The annual report on Watertown’s last piece of wooded land, Whitney Hill Park, recommends continuing to study the trees and animals on the land.
The report will be discussed by the Conservation Commission on Wednesday, March 7, 2018 at 7 p.m. at the Lower Hearing Room in Town Hall, 149 Main St., Watertown.
Activities in 2017
Several studies of Whitney Hill took place last year, looking at the plants, animals and more.
Data about the lower woody vegetation (which includes saplings and shrubs) on Whitney Hill have been digitized by ConCom member Patrick Fairbairn. This will be used as a baseline to track future changes of the hill.
A survey of the Red-backed Salamander, was performed with the help of the herpetological expertise of Brooks Mathewson.
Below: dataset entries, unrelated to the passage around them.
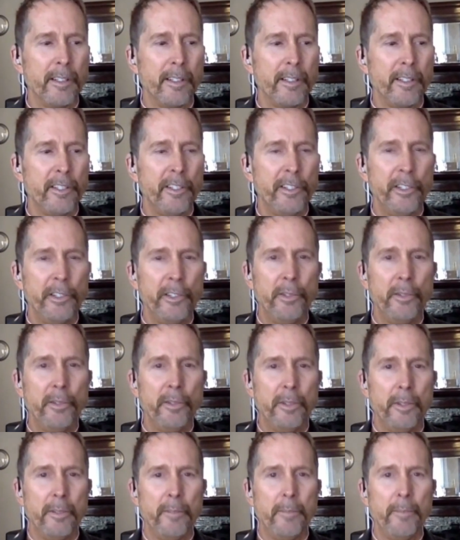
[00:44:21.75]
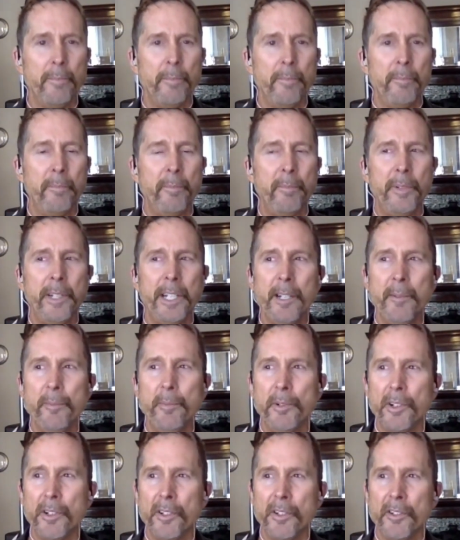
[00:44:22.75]
you
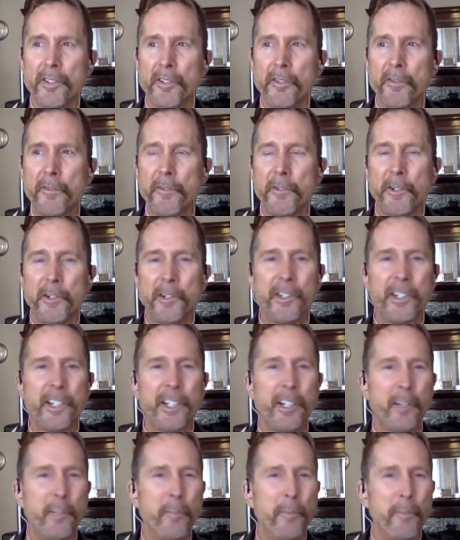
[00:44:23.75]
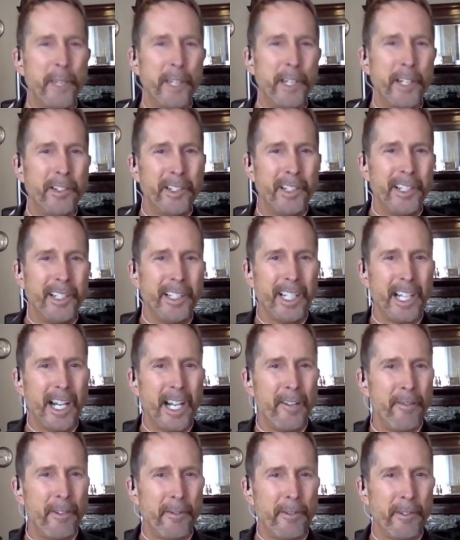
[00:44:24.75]
people is the first community
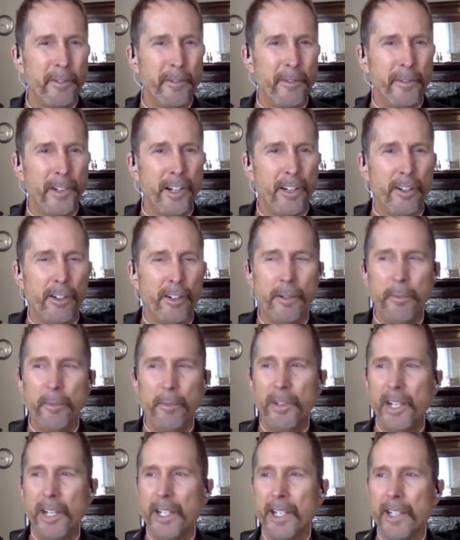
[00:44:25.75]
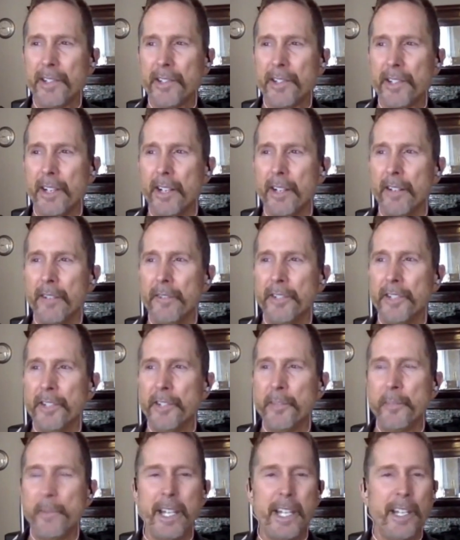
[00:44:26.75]
I've ever felt a place of
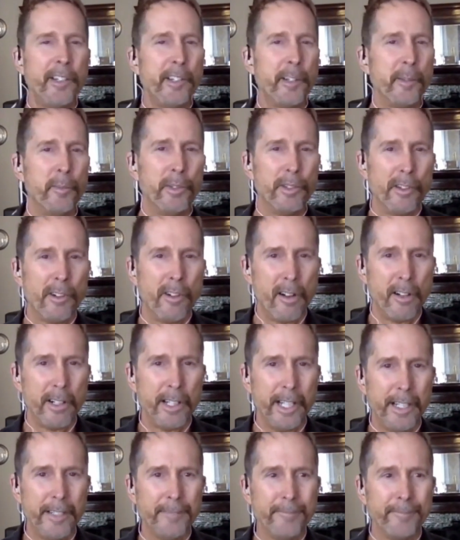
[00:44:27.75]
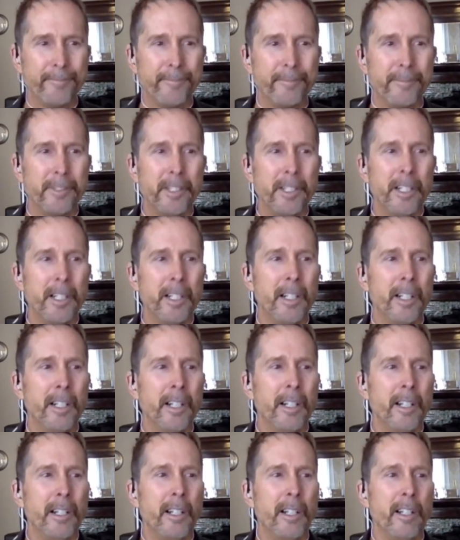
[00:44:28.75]
just peace and belonging.
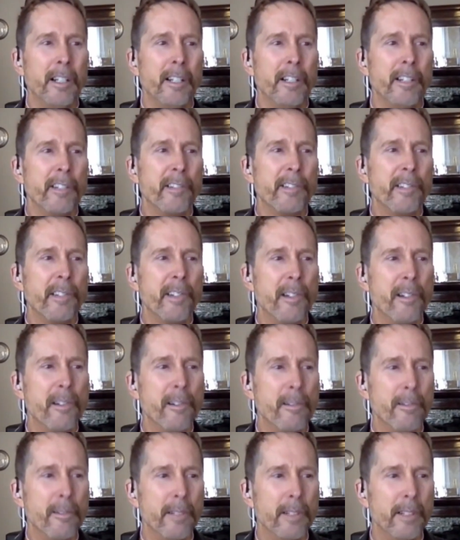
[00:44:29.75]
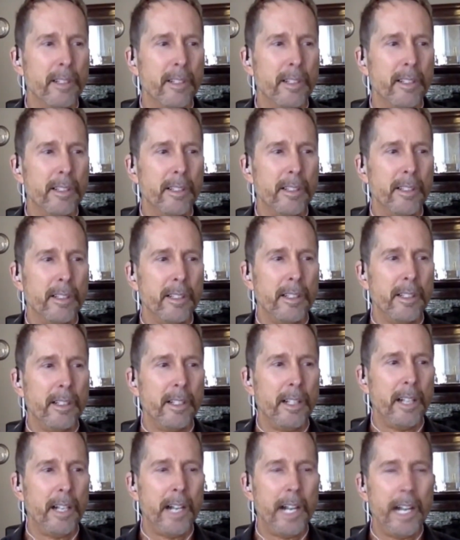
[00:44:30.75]
So
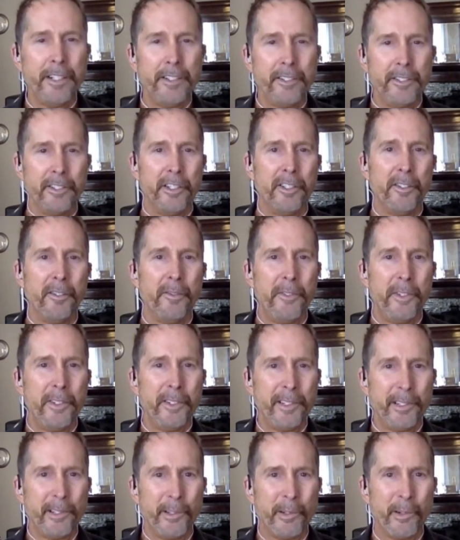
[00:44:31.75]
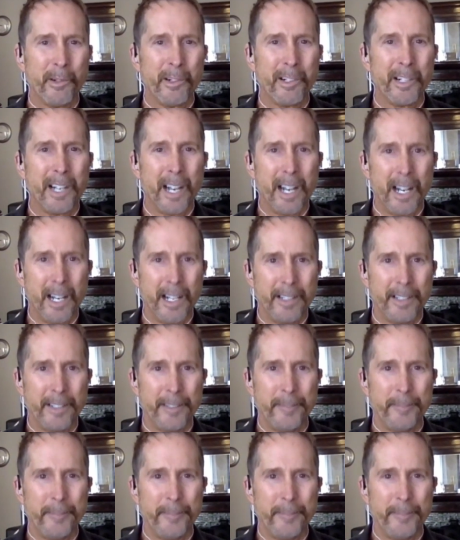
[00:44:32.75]
I don't know if this is your God,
Six Watertown High School students also looked for the salamanders by putting boards out over the summer and seeing if salamanders get underneath. They found four Red-backed Salamanders of two different colors.
Also, a survey of fungus populations was done by Fairbairn and resident and mycologist Ron Trial. WHS science teacher Erik Hiltunen’s class accompanied the group on the survey.
Plans for 2018
The Whitney Hill Report calls for continuing the lower woody vegetation by the WHS class.
More studies of the area are planned to look at: human impact, studies of invasive plants, analyzing the impact of removing invasive plants, and tree core samplings of certain trees.